Task item
Transcribe the lines below exactly. No image belongs in the transcription.

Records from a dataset
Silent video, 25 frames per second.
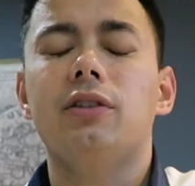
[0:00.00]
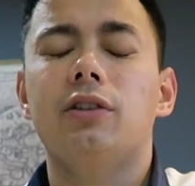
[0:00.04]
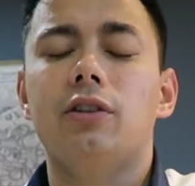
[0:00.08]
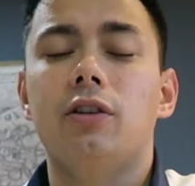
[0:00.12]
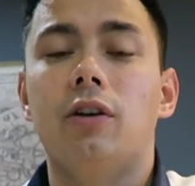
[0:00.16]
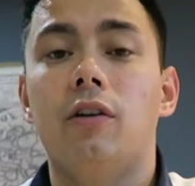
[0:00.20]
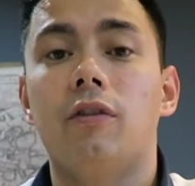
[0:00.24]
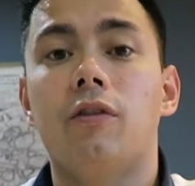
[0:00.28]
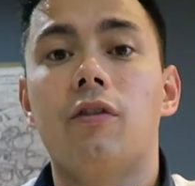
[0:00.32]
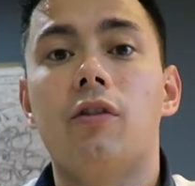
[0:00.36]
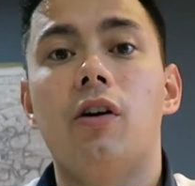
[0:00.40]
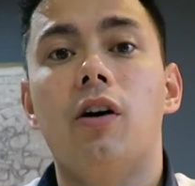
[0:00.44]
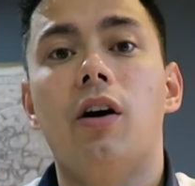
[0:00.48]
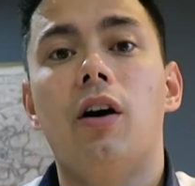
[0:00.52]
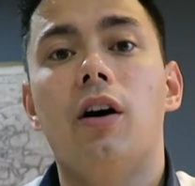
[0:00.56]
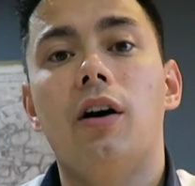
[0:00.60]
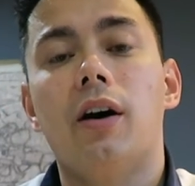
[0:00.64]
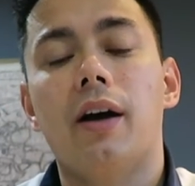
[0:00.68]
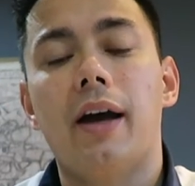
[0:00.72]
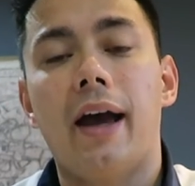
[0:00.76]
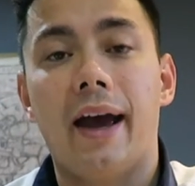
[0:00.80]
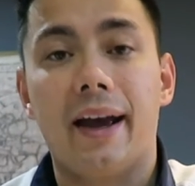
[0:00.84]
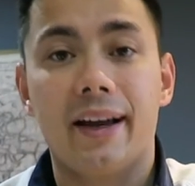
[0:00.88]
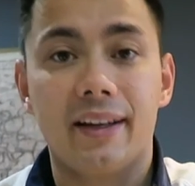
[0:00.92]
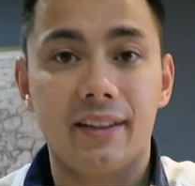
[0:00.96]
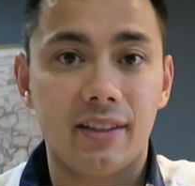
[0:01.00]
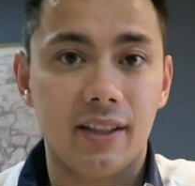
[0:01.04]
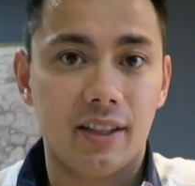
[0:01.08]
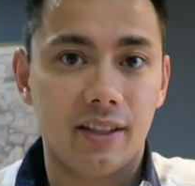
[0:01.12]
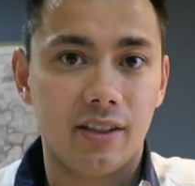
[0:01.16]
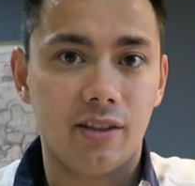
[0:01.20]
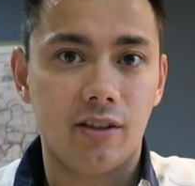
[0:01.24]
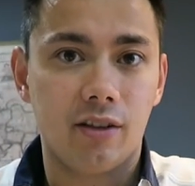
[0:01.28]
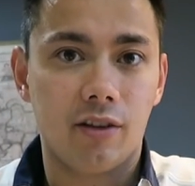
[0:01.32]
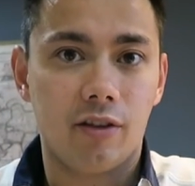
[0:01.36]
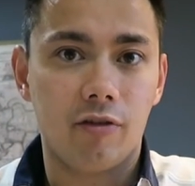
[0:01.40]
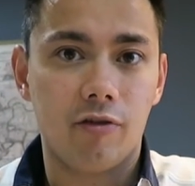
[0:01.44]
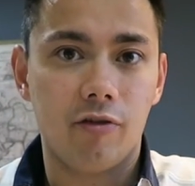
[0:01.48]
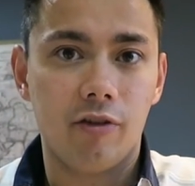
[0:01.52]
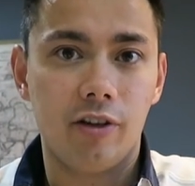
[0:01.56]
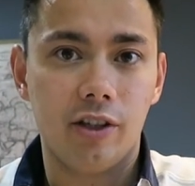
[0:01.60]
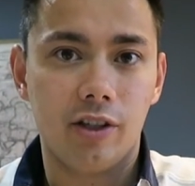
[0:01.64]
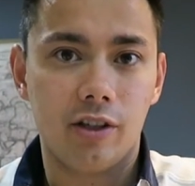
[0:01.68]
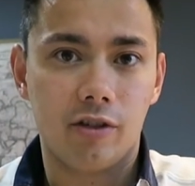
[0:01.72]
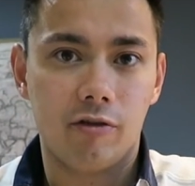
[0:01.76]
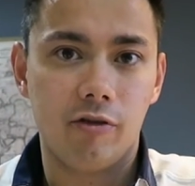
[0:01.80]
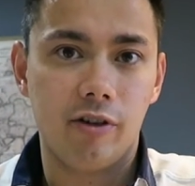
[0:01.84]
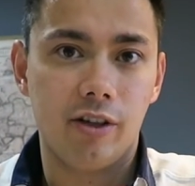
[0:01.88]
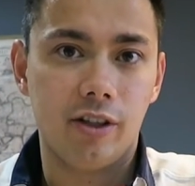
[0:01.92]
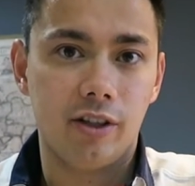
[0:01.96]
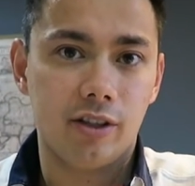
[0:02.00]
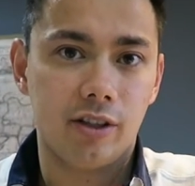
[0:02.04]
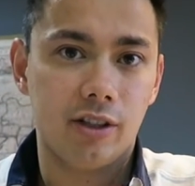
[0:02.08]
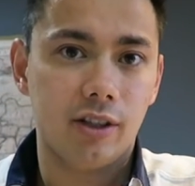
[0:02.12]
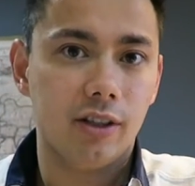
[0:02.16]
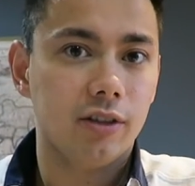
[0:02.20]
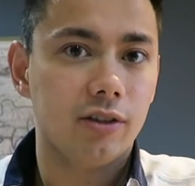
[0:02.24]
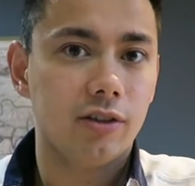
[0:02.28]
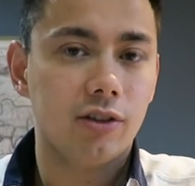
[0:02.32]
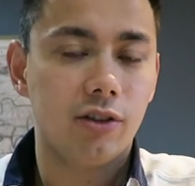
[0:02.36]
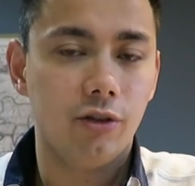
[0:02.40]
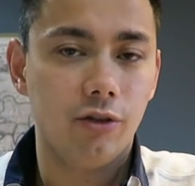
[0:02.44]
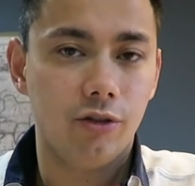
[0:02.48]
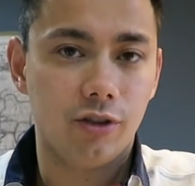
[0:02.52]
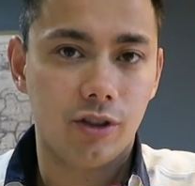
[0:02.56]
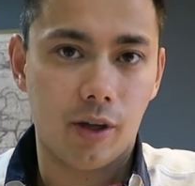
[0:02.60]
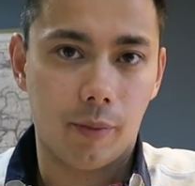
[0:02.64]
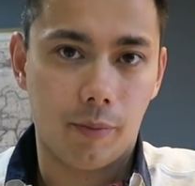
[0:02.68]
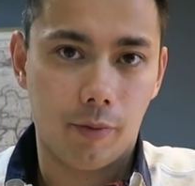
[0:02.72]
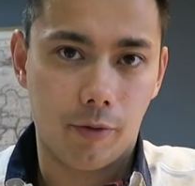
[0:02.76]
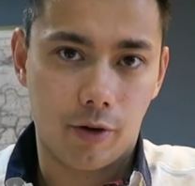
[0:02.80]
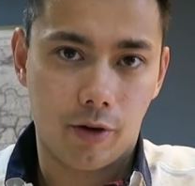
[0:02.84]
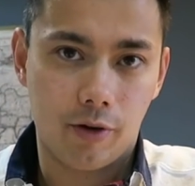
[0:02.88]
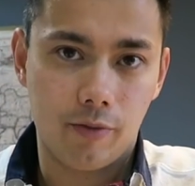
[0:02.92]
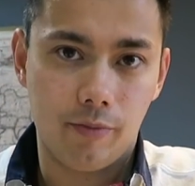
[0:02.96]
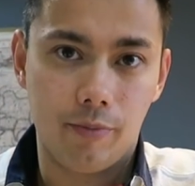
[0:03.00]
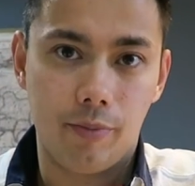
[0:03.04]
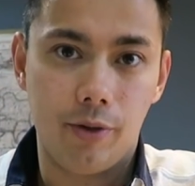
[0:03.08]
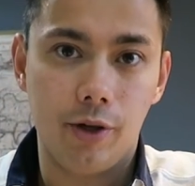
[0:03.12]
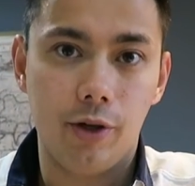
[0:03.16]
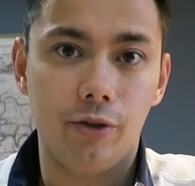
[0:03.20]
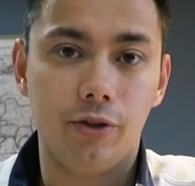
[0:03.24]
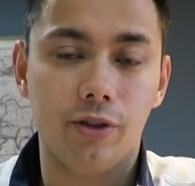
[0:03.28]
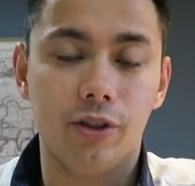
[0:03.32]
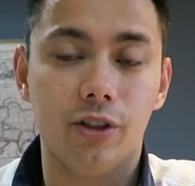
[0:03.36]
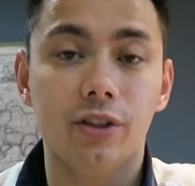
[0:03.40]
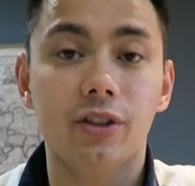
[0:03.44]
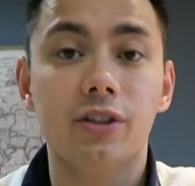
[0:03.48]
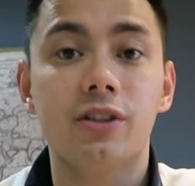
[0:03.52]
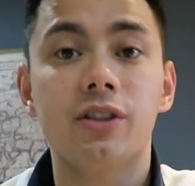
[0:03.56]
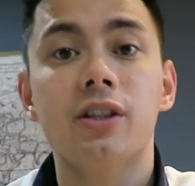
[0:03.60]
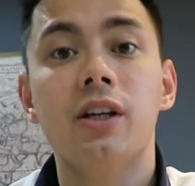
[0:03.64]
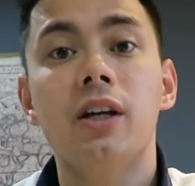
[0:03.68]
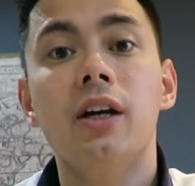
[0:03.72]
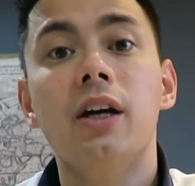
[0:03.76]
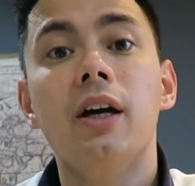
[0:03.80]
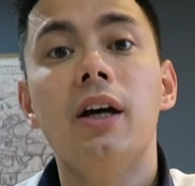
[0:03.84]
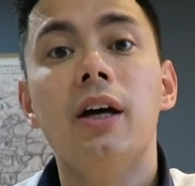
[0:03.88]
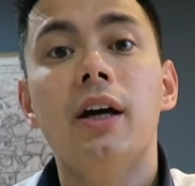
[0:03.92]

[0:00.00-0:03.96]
So I've got access to three screens and two separate computers.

Answer to this exercise
Silent video, 25 frames per second.
[0:00.00]
[0:00.04]
[0:00.08]
[0:00.12]
[0:00.16]
[0:00.20]
[0:00.24]
[0:00.28]
[0:00.32]
[0:00.36]
[0:00.40]
[0:00.44]
[0:00.48]
[0:00.52]
[0:00.56]
[0:00.60]
[0:00.64]
[0:00.68]
[0:00.72]
[0:00.76]
[0:00.80]
[0:00.84]
[0:00.88]
[0:00.92]
[0:00.96]
[0:01.00]
[0:01.04]
[0:01.08]
[0:01.12]
[0:01.16]
[0:01.20]
[0:01.24]
[0:01.28]
[0:01.32]
[0:01.36]
[0:01.40]
[0:01.44]
[0:01.48]
[0:01.52]
[0:01.56]
[0:01.60]
[0:01.64]
[0:01.68]
[0:01.72]
[0:01.76]
[0:01.80]
[0:01.84]
[0:01.88]
[0:01.92]
[0:01.96]
[0:02.00]
[0:02.04]
[0:02.08]
[0:02.12]
[0:02.16]
[0:02.20]
[0:02.24]
[0:02.28]
[0:02.32]
[0:02.36]
[0:02.40]
[0:02.44]
[0:02.48]
[0:02.52]
[0:02.56]
[0:02.60]
[0:02.64]
[0:02.68]
[0:02.72]
[0:02.76]
[0:02.80]
[0:02.84]
[0:02.88]
[0:02.92]
[0:02.96]
[0:03.00]
[0:03.04]
[0:03.08]
[0:03.12]
[0:03.16]
[0:03.20]
[0:03.24]
[0:03.28]
[0:03.32]
[0:03.36]
[0:03.40]
[0:03.44]
[0:03.48]
[0:03.52]
[0:03.56]
[0:03.60]
[0:03.64]
[0:03.68]
[0:03.72]
[0:03.76]
[0:03.80]
[0:03.84]
[0:03.88]
[0:03.92]

[0:00.00-0:03.96]
So I've got access to three screens and two separate computers.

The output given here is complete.